• Please review our updated Terms and Rules here

Happy Thanksgiving Day!!!!

curtis

Veteran Member
Joined
Apr 30, 2003
Messages
1,176
Location
Amarillo, TX
For the U. S. contingent,

Happy Thanksgiving Day! The annual stuff your face with turkey, stuffing/dressing, pumpkin (punkin) pie, and then lie dormant on the couch watching the DALLAS COWBOYS beat the stuffing out of the Tampa Bay Buck an Ears!

For the non-US side of the world, just shake your heads and keep on smiling.
blob1.gif


Curtis
 
From one of your northern neighbors, I'll echo that. Of course here in Canada we celibrated it on October 9th. We're not uncrafty north of the 49th parallel.
We celibrate it before the northern hawk decends and we might wonder exactly what it is we're celibrating. Brrrr.

Lawrence
 
If there was one Anglosaxon/American fall tradition that demands to be imported and celebrated in other countries, I'd probably vote for Thanksgiving rather than Halloween. However, from a shopkeeper's point of view, I suppose Thanksgiving doesn't generate quite as much side business, and these days new traditions are pushed by what is marketed...

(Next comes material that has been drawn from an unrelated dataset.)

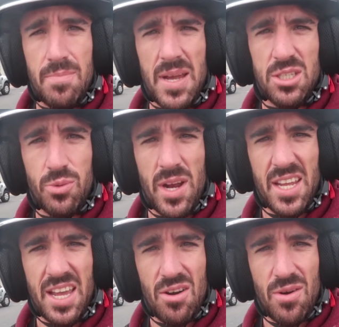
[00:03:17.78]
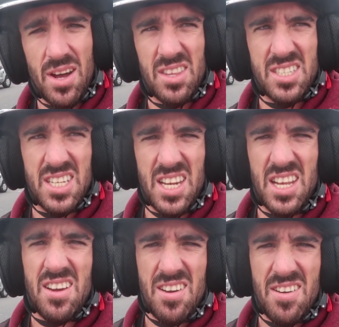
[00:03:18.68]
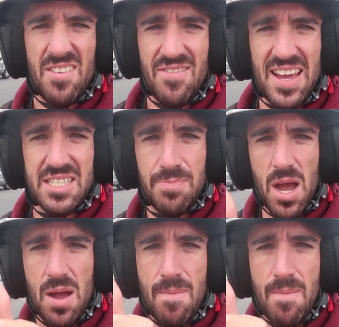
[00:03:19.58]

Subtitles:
the best way to get around the city, the Vespa.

I know some US people who moved to Sweden and try to put together a Thanksgiving dinner for family, friends and neighbours. Some ingredients are almost impossible to find, or only found in special American food stores who overcharge the imported stuff big time. I suppose it is when creativity takes over, and one might consider replacing e.g. the cranberry sauce with something else. We have cranberry juice, dried cranberries, lingonberry jam and so on. Small turkeys have become rather common in the stores' freezer disks, a bit more difficult to find those monster turkeys if you must have them.
 
I never cared for the concept of Turducken.. by the time the chicken's finished, the duck is rubbery and hard, and the turkey's toast.. unless, of course, you used a *shudders* wet cooking method
 
Wikipedia writes the record for nested bird roast is 17 birds, a bustergophechideckneaealckideverwingailusharkolanine from a royal feast in France in the 19th century. It sounds like more work than fun to prepare.